Working Mom? June 6, 2008

“Women in your generation can do it all! Be wonderful wives and mothers and top-notch career women at the same time!”

Is this line as familiar to you as it is to me? And what do you all think? I think it’s a little more complicated than that.

Here’s our situation. I’m a lawyer, blessed with an ideal, flexible arrangement that allows me to work very part time and stay home full time. I work 10-15 hours each week, all in the evenings from home after my kids are in bed, except we hire a former kindergarten teacher one morning a week to do “preschool” with the kids while I get in about 3 hours of work.

Because my husband is in a half-decade stage where his income is much, much lower than it will be later, we need the extra income from my work to make ends meet, even when we live as frugally as we possibly can.

But I also love working. The content of the work is fascinating, my associates are a pleasure to work with, and it’s satisfying to help people solve their problems.

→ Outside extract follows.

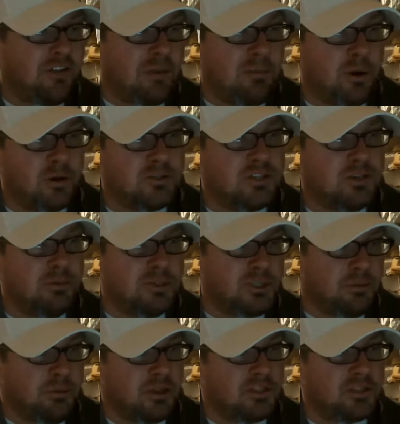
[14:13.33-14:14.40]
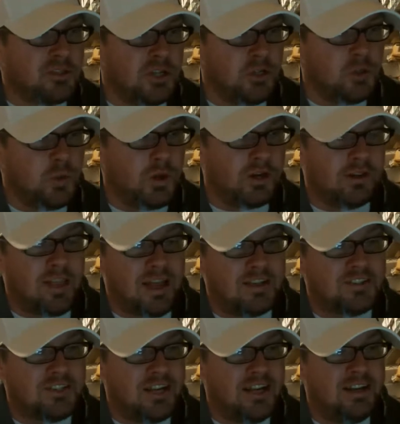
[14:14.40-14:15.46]
I posted a bunch of pictures on Twitter
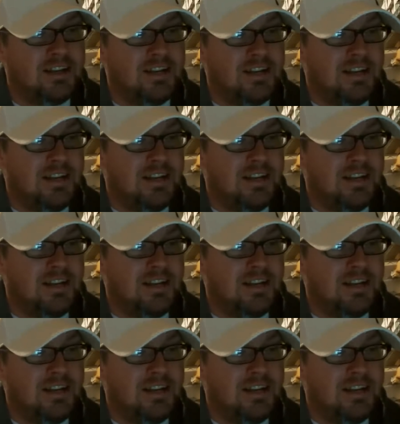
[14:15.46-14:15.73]
last night.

I like sharpening my research abilities and legal writing skills, and I like the sense of accomplishment that comes from a job well done in something outside my family and homemaking vocations.

For better or worse, I also enjoy the credibility it gives me with others who tend to make assumptions about moms with lots of little children. At our Princeton reunions this past weekend, it felt good to say that I work, as it does out and about in our community. I’ll freely admit that a part of me is still overcoming the “working mom” brainwashing that we can… and MUST… do it all.

I think the key is to hold loosely to working. I continue to prayerfully evaluate how it affects my primary vocation. For now, my being slightly more sleep-deprived and slightly less relaxed don’t seem to outweigh the goods of working very part time, especially since my husband has to work on research and writing at his computer in the evenings also. We hack away side by side many evenings. However, if there comes a time when I’m formally teaching several children at home, or if I’m unable to accomplish household responsibilities in the nights I’m not working, or if we really don’t need the extra income, or if many other contingencies arise, work can be put on hold.

It’s a disservice to tell women that they should do both motherhood and full-throttle career pursuit perfectly. Rosie the Riveter sporting a Baby Bjorn is a recipe for disaster in both spheres. Something has to give… and it’s the career.